Democratic lawmakers and candidates seeking to regain a majority in Congress are working to convince voters that they would do more to help students pay for college than the Republicans, highlighting proposals to increase Pell Grants and make college loans cheaper for student borrowers.
The two top Democrats on education issues, Sen. Edward M. Kennedy of Massachusetts and Rep. George Miller of California, point to changes in the federal student-loan program, made in the Deficit Reduction Act earlier this year, to support their contention that their Republican colleagues are not serious about increasing college affordability.
The measure, which passed in February, was aimed at trimming mandatory spending to reduce the federal budget deficit.

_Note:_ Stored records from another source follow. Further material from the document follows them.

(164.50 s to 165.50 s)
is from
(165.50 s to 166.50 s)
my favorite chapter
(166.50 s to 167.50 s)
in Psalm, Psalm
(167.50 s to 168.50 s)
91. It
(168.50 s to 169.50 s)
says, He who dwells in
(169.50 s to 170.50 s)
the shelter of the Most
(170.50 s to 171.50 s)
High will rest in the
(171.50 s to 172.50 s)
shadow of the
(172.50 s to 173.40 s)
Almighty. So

It will cut more than $12 billion over the next five years out of the student-loan program.
“That money was turned into tax cuts for the wealthiest people in the country,” Rep. Miller, the ranking Democrat on the House Education and the Workforce Committee, said on a conference call last month with reporters. “This is a generation of people who believe their children may not do as well as they have. [Higher education] is the key to whether those children prosper.”
House Democratic leaders have proposed increasing the maximum Pell Grant from $4,050 currently to $5,800 in fiscal year 2008. Sen. Kennedy, the ranking Democrat on the Senate Health, Education, Labor, and Pensions Committee, has introduced a bill that would increase it to $5,100.

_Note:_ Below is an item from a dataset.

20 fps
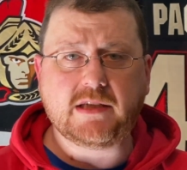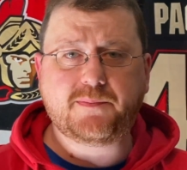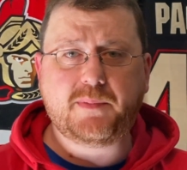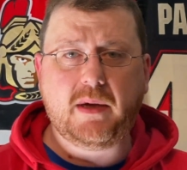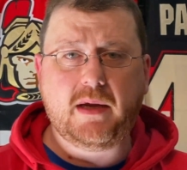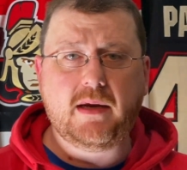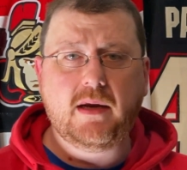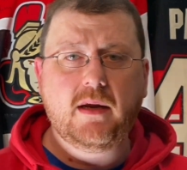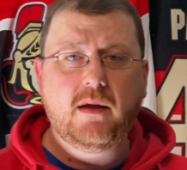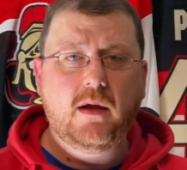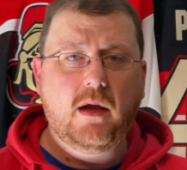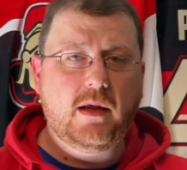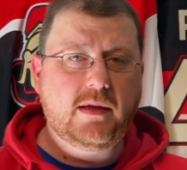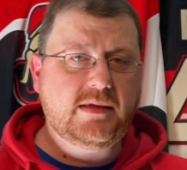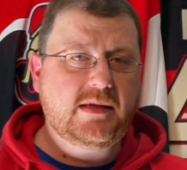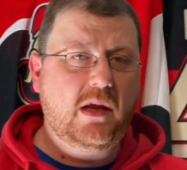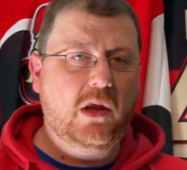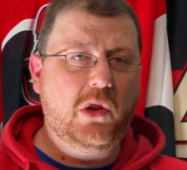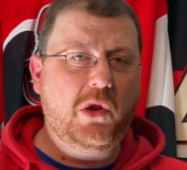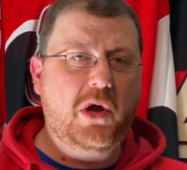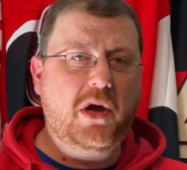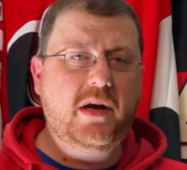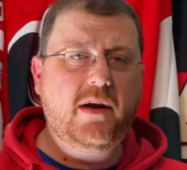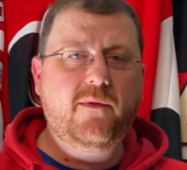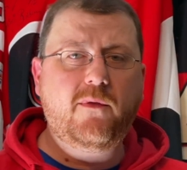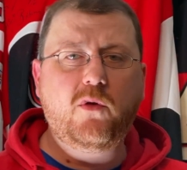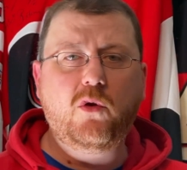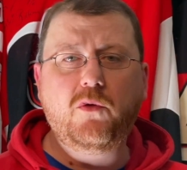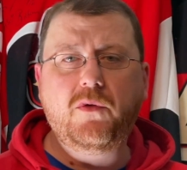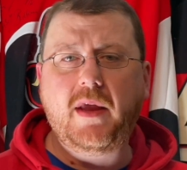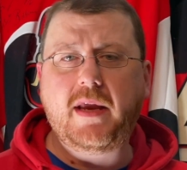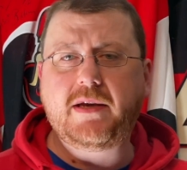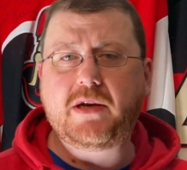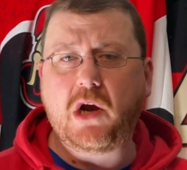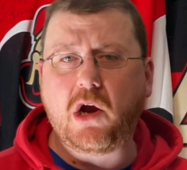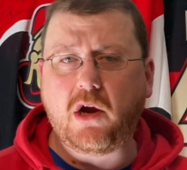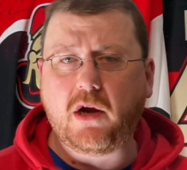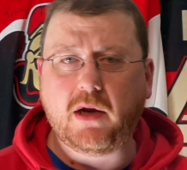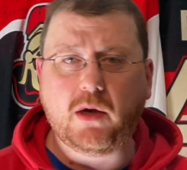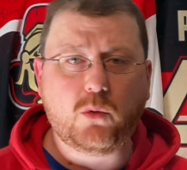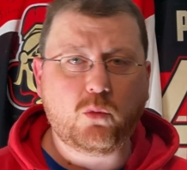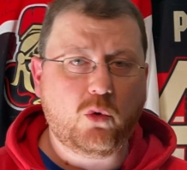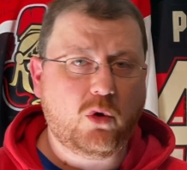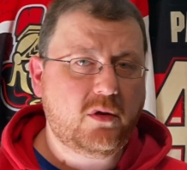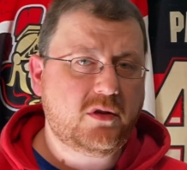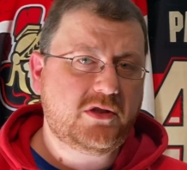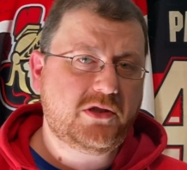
But like I said, a lot of who they target will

To make it easier for students to repay their loans, Mr. Kennedy sponsored a measure that would cap federal student-loan payments at 15 percent of a borrower’s monthly “discretionary” income for some low income and middle income borrowers with heavy loan burdens and would forgive student-loan balances after 25 years. Student borrowers who work in the public sector, such as teachers, would have their loans forgiven after 10 years. Democrats in both the House and the Senate have also proposed cutting interest rates on federal student loans in half, from the current 6.8 percent to 3.4 percent
“The student-loan program is working very, very well for banks, but not working for middle-class families,” Mr. Kennedy said on a conference call with reporters last month.
Sizable Sums
Steve Forde, a spokesman for Rep. Howard P. “Buck” McKeon, R-Calif., the chairman of the House education committee, said Congress set the 6.8 percent interest rate in 2001 with bipartisan support. He said Republican education leaders in the House have provided information on how lawmakers arrived at the 6.8 percent rate to GOP incumbents seeking to defend their seats in the Nov. 7 midterm elections.
“There’s been an organized effort to spread [the Democrats’] version of the facts, and members have been hearing about it in their districts,” Mr. Forde said. He agreed that college affordability has been a higher-profile issue in this election cycle than in past years, but said Democrats’ claims that Republicans have not been active on the issue are inaccurate.
He cited the new Academic Competitiveness Grants, which provide additional federal aid to Pell Grant-eligible college freshmen and sophomores who took rigorous courses in high school, and the Science and Mathematics Access to Retain Talent, or SMART, grants, which give extra money to Pell-eligible juniors and seniors who major in mathematics, science, or certain foreign languages. The grants were created under the deficit-reduction legislation.
Political analysts suggest that the Democrats may retake one or both chambers of Congress in the 2006 midterm elections. On their agenda for higher education, congressional Democrats have proposed:
• Increasing the maximum Pell Grant from $4,050 to as much as $5,800 next year;
• Doubling the HOPE scholarship tax credit from $1,500 to $3,000 per student
• Cutting interest rates on federal student loans in half; and
• Providing loan forgiveness for students who work in the public sector.
SOURCE: Education Week
“College access is probably the committee’s most prevalent education issue this election cycle,” Mr. Forde said. It has been more prominent than K-12 policy issues, such as the No Child Left Behind Act, he said.
Some higher education lobbyists question whether the Democrats will be able to deliver on their college proposals even if they gain control of Congress.
“You’re talking about very sizable sums of money. The idea of where they’re going to get the funding would be the $64 question,” said Edward M. Elmendorf, the senior vice president for government relations and policy analysis at the American Association of State Colleges and Universities, a Washington-based group that represents more than 430 public institutions.
If the Democrats regain control of one or both houses, some of the changes they envision could make their way into the pending reauthorization of the Higher Education Act, which passed the House in March but has yet to be considered on the floor of the Senate. Most insiders do not expect the measure to pass this year, so lawmakers will have to begin again when a new Congress convenes next year.
Last month, Congress passed a bill temporarily extending the numerous federal programs authorized under the Higher Education Act through June 30 of next year. The extension included new language that placed stricter rules on colleges that act as lenders.
Although the issue of college affordability appears to have more resonance with voters this year than in recent election seasons, it has yet to emerge as a top-tier campaign theme.
“It’s been seeping into campaign discussions this fall,” said Jamie P. Merisotis, the president of the Institute for Higher Education Policy, a Washington-based research and advocacy organization. “But I’ve never seen clear evidence that when somebody walks into a voting booth, they pull someone’s lever based on higher education.”